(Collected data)
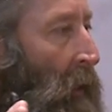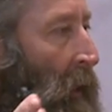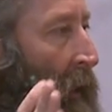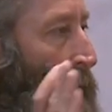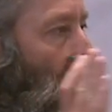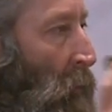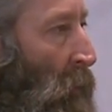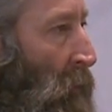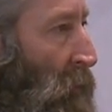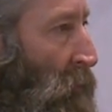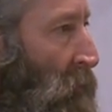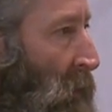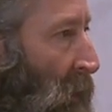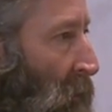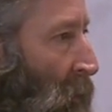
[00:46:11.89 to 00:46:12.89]
and you
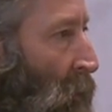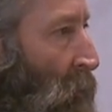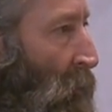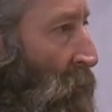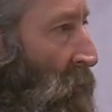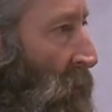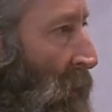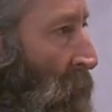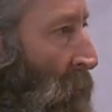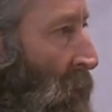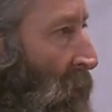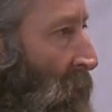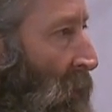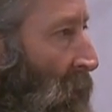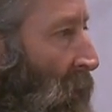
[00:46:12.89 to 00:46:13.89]
understand the wholesale
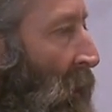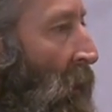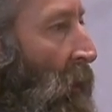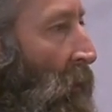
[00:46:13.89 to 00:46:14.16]
market,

> **THE PROBLEM**
Without the pictures, please output every record exactly.

> **WRITTEN SOLUTION**
[00:46:11.89 to 00:46:12.89]
and you
[00:46:12.89 to 00:46:13.89]
understand the wholesale
[00:46:13.89 to 00:46:14.16]
market,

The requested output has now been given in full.